Much as Joseph, son-in-law Jean-Pierre (pictured) came up steeped in Burgundian culture. His father managed grower relations and wine selections for the then family négociant firm of Bouchard Père et Fils, and it was a natural for Jean-Pierre to study enology. After his degree, he embarked on a stint as a courtier, or local broker, of wine in Beaune, and fell in love with one of the three daughters of Joseph Voillot. That marriage put him at the right hand of Joseph, and for fifteen years the two worked together until Joseph's retirement in 1995. During those years, Jean-Pierre joined the staff at Beaune's viticultural school and taught winemaking to all manner of students, both French and foreign.
In the late 1990s, shortly after becoming managing director at the domaine, he undertook a series of small steps that came to be systematic changes. In the vines, he moved to sustainable farming. In the cellar, he did away with fermenting with a percentage of stems because he liked the essence of fruit.
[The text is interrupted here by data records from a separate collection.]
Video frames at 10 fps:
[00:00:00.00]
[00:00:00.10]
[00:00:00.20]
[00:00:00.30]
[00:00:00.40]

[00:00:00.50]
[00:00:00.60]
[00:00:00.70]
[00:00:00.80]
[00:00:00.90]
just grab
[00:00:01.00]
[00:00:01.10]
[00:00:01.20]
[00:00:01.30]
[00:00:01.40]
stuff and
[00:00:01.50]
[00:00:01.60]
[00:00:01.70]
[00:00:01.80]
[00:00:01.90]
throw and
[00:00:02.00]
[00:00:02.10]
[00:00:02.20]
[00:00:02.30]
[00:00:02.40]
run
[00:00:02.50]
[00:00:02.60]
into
He did trials on the length of barrel ageing, and came to bottle his premier crus after roughly sixteen months in wood followed by a month in steel (fourteen months in barrel for the Villages; twelve to fourteen for the Bourgogne—with both classes also receiving a month in steel to rest and clear before bottling). The two Meursaults moved to a roughly fourteen month barrel regimen (Joseph left the wines of both colors in barrel significantly longer).
Jean-Pierre has also shied more and more away from new oak, moving from around 30% new barrels for the premier crus to today using 10-20%. He lowered the sulfur additions. He experimented with filtration systems, and for several vintages bottled the premier crus without filtration. Eventually, he settled on one very light filtration at the mis, if necessary, because for him this gave the wine just that extra little touch of lift and purity. No fining for the reds; a light fining of the whites.
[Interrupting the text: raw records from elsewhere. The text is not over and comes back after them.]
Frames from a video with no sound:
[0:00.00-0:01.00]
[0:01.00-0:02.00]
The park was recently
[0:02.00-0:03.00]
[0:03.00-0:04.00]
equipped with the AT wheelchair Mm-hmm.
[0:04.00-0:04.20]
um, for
He's an old soul, Jean-Pierre, one quite committed and modest. Elegant in argument and clear in vision, he has no truck with tra-la-la. He cares deeply about Burgundy's traditions and the structure of the family domaine, and the cultural and artistic diversity that such things inspire (which is why this deeply pragmatic man won't go for strict organics in what is a wet, northern climate: the first rule is to have a harvest to survive; everything else flows from that).
He is, as Neal Martin has written, the proverbial winemakers' winemaker, known above all for purity of fruit, finesse, and clear expressions of terroir.
Today the domaine farms parcels spread across Volnay and Pommard (plus a piece in Beaune's 1er cru Coucherias, which is partially declassified into the Bourgogne). All of the Villages parcels are farmed the same, and all of the premier cru parcels are treated the same; ditto for how these wines are treated in the cellar. The differences come from the sites.